(Collected data)

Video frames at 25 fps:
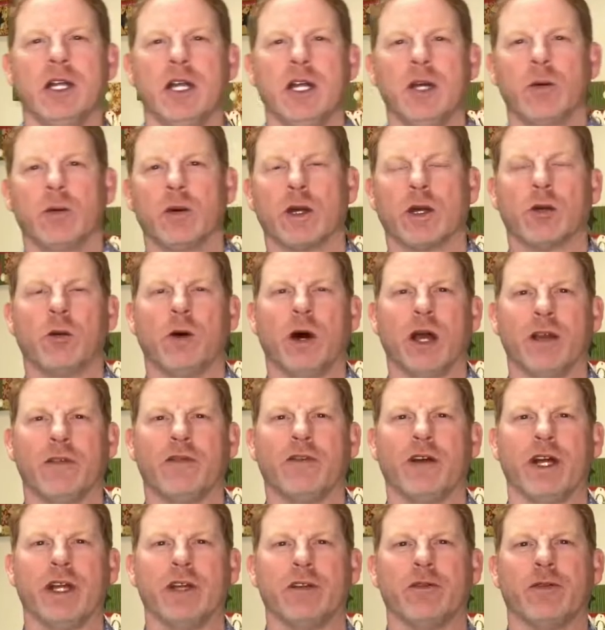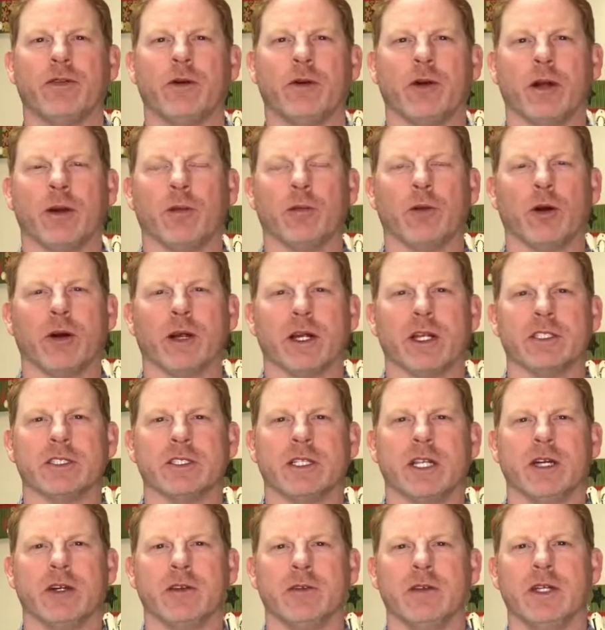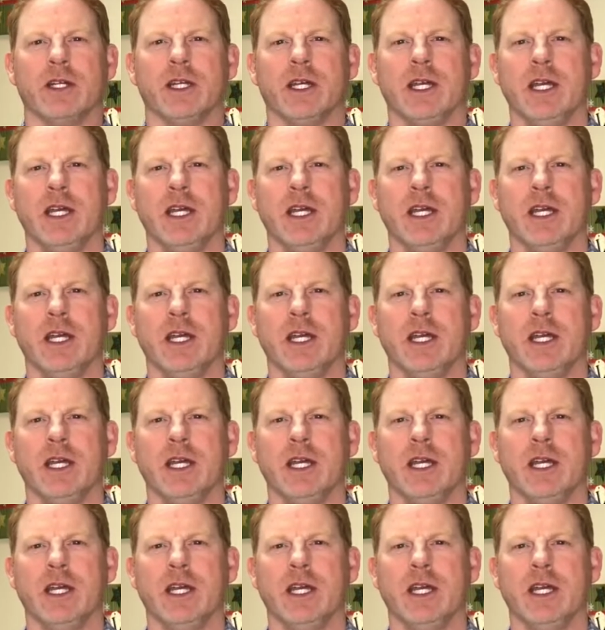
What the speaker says: when qualifying for a mortgage loan?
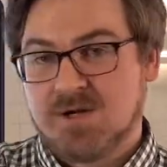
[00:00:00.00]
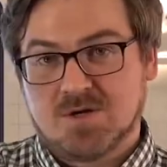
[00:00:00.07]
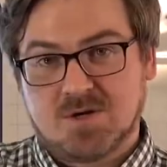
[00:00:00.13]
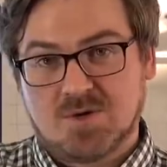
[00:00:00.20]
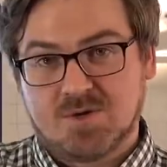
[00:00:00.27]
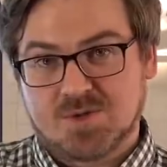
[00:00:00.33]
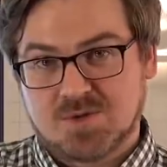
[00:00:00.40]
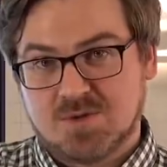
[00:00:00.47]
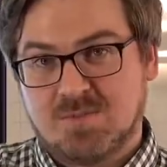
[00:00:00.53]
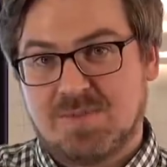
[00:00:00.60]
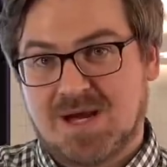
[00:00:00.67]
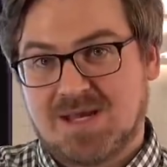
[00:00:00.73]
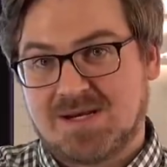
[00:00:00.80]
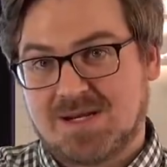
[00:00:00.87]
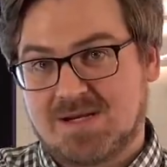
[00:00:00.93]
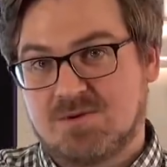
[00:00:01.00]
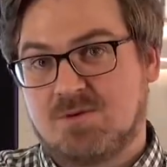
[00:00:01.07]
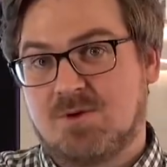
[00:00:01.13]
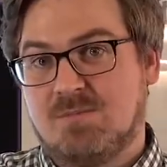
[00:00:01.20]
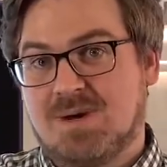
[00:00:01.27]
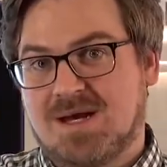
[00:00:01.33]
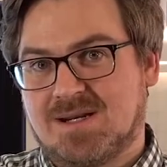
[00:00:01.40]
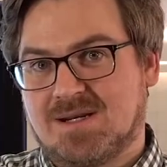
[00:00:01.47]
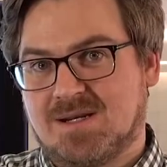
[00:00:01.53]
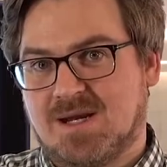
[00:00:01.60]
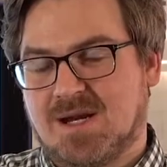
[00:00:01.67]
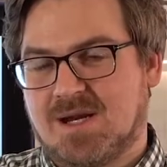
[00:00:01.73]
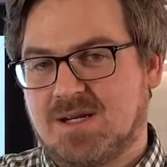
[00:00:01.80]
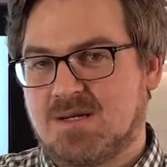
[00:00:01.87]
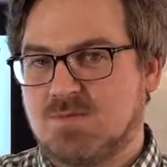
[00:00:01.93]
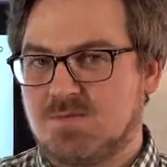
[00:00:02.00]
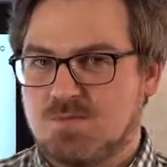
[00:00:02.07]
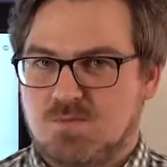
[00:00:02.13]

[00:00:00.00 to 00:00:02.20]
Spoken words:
goes to a band 8 or a band 9.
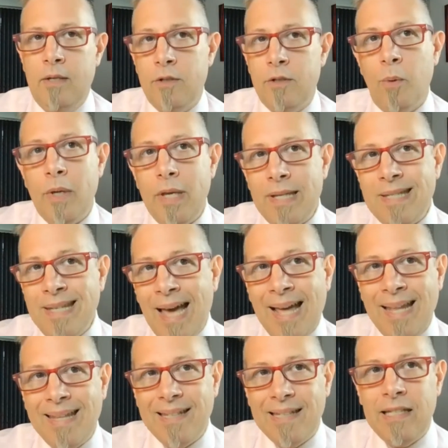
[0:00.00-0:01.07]
So it's
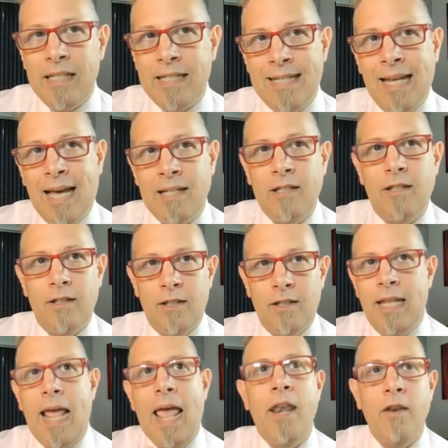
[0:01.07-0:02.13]
not
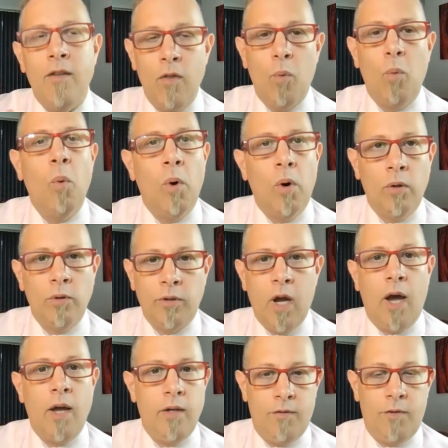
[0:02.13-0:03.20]
the end of the world
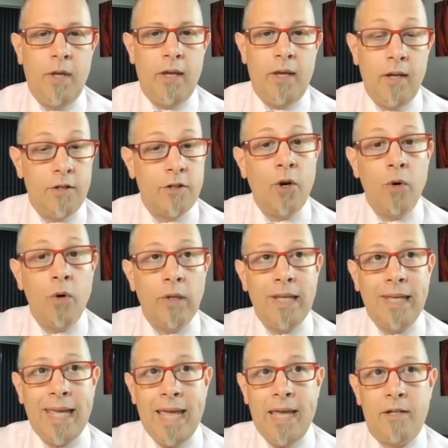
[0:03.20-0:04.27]
kind of thing, and it certainly
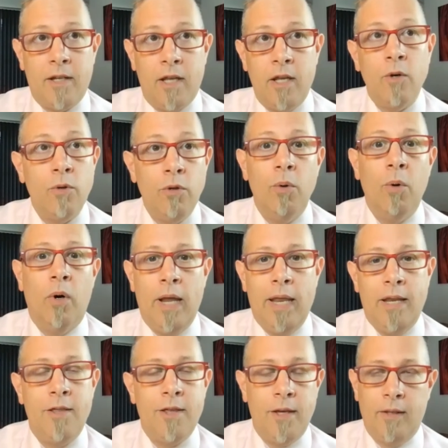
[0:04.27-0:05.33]
can't kill you or
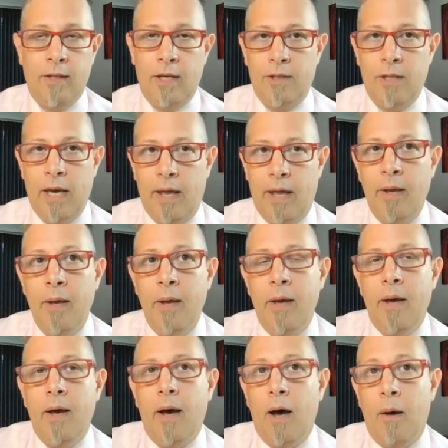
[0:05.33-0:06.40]
anything like that.
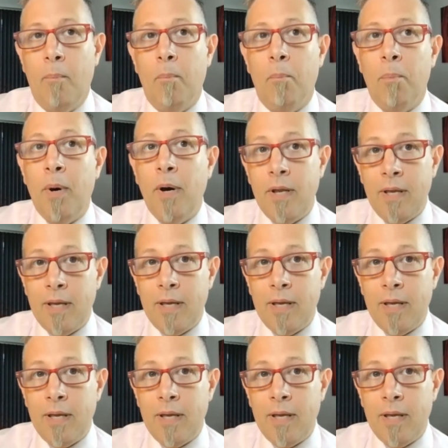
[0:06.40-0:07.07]
But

TASK OBJECTIVE =
Give back, exactly and with nothing added, the lines from the line with "[00:00:01.93]" through the final line of the data, both included; leave pictures out.

THE ANSWER =
[00:00:01.93]
[00:00:02.00]
[00:00:02.07]
[00:00:02.13]

[00:00:00.00 to 00:00:02.20]
Spoken words:
goes to a band 8 or a band 9.
[0:00.00-0:01.07]
So it's
[0:01.07-0:02.13]
not
[0:02.13-0:03.20]
the end of the world
[0:03.20-0:04.27]
kind of thing, and it certainly
[0:04.27-0:05.33]
can't kill you or
[0:05.33-0:06.40]
anything like that.
[0:06.40-0:07.07]
But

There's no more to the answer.